The total influence matrix from Fuzzy-DEMATEL was converted into a binary adjacency matrix using a threshold (λ = mean + standard deviation) [45], with values ≥ λ coded as 1 (significant influence) and others as 0. A reachability matrix was then generated through Boolean operations, followed by node and edge reduction to form a generalized skeleton matrix.
Hierarchy levels were extracted via set intersection: factors satisfying the UP-type rule were placed at higher levels, while those matching the DOWN-type rule were placed lower. AISM also identifies “activity elements,” which show level differences between the two hierarchies, reflecting dynamic and context-dependent roles. The resulting hierarchy maps the system’s underlying causal topology. Notably, the term “adversarial” refers to the structural logic, not to machine learning. Full computational procedures are detailed in Appendix A.

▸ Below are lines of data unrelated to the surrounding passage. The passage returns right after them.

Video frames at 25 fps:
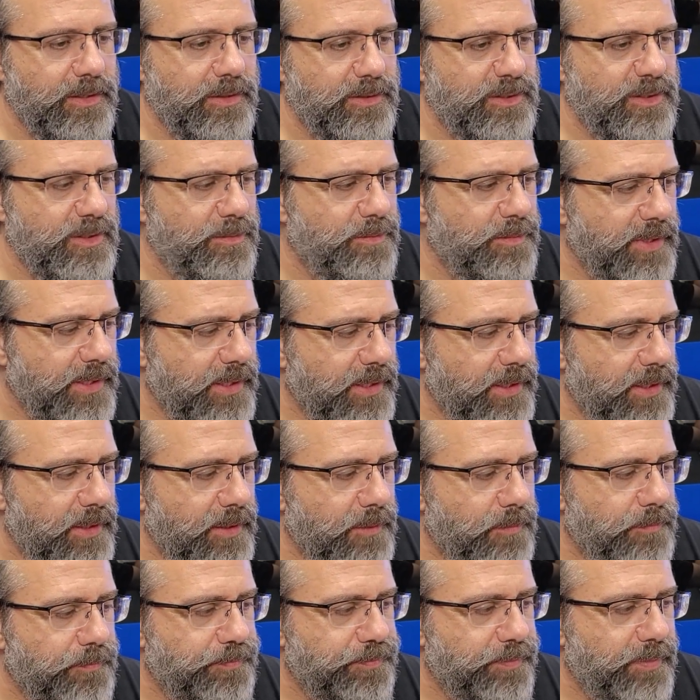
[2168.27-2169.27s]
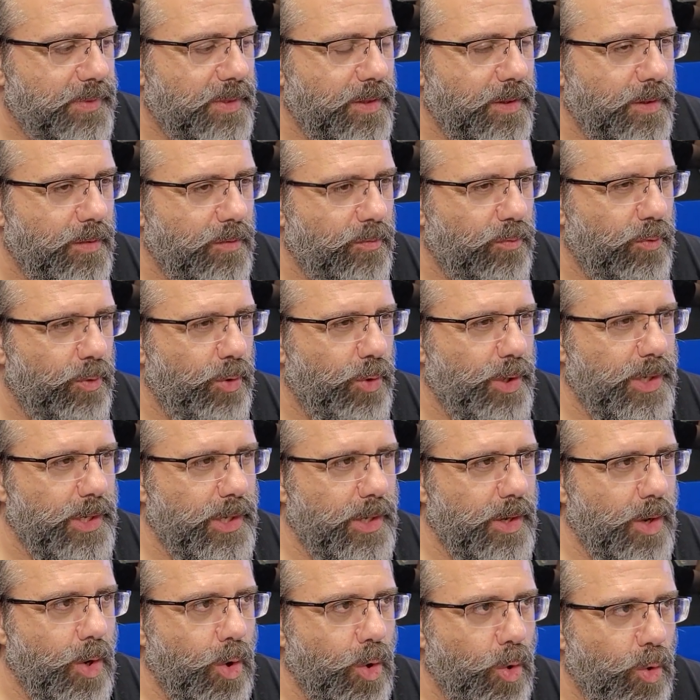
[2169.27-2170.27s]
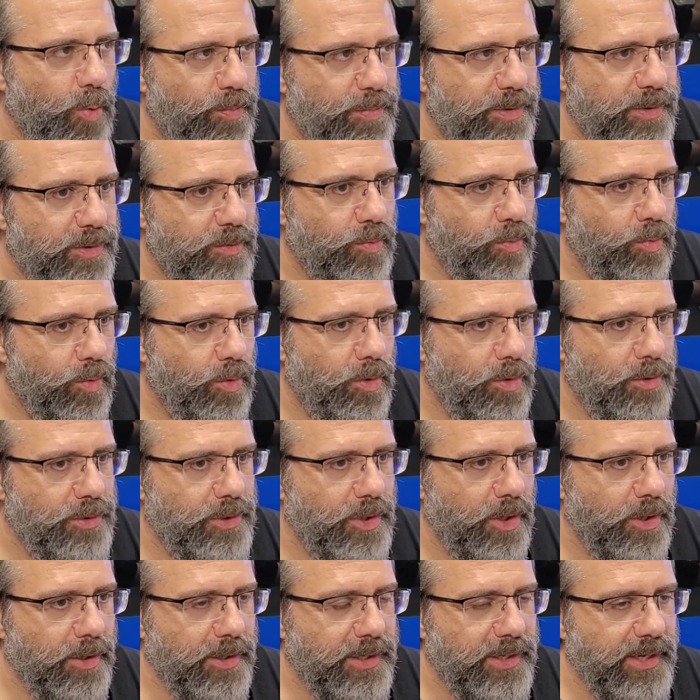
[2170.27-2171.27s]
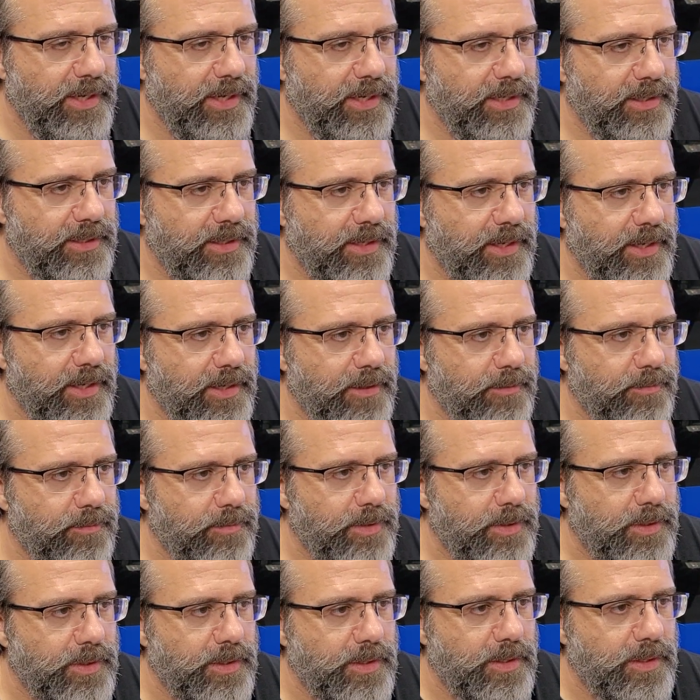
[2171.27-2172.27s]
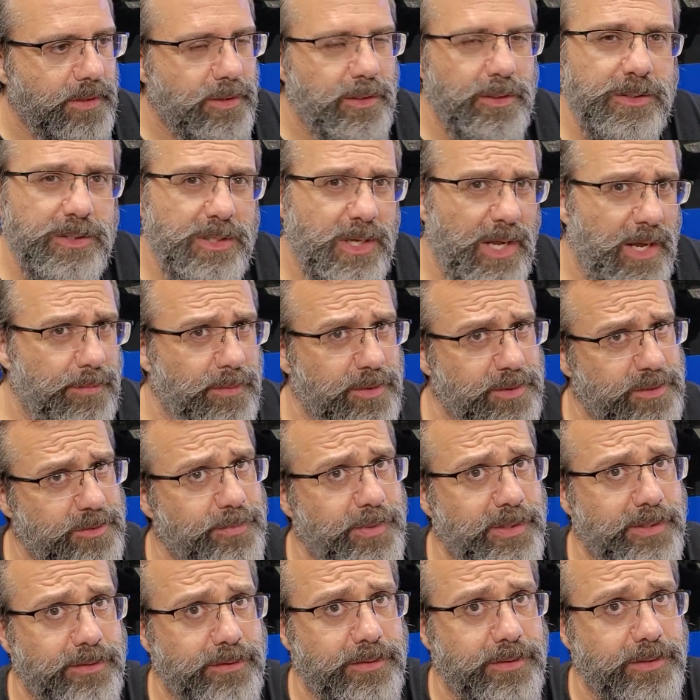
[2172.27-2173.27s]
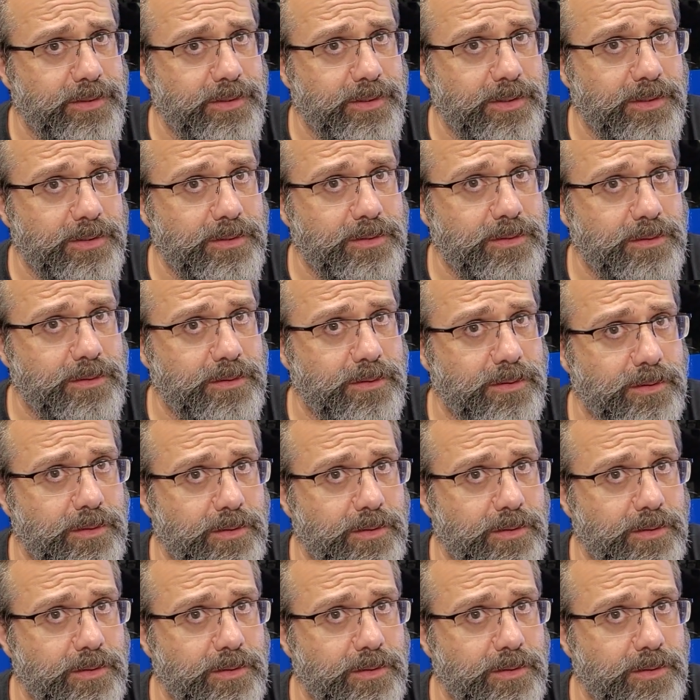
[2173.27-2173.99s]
to me, for an open world arcade game, there's not much better than this.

2.3.5. Integration and implementation of methods.
To integrate causal identification with structural modeling, this study sequentially applied Fuzzy-DEMATEL and AISM. Fuzzy-DEMATEL quantified the causal strengths among factors and generated a total impact matrix, which served as the structural input for AISM. AISM then transformed this matrix into a binary adjacency matrix using a threshold, enabling hierarchical extraction through topological analysis.
This integrated approach forms a closed-loop framework that links quantitative evaluation with multilevel system interpretation, enhancing the robustness of complex variable analysis. All computations were performed in Python 3.12 using standard libraries (NumPy, pandas, SciPy, NetworkX) and custom scripts for defuzzification and matrix transformation. Appendix A, Table 6 provides a detailed summary of all key model parameters used in the Fuzzy-DEMATEL and AISM process, along with brief explanations of their theoretical or practical relevance.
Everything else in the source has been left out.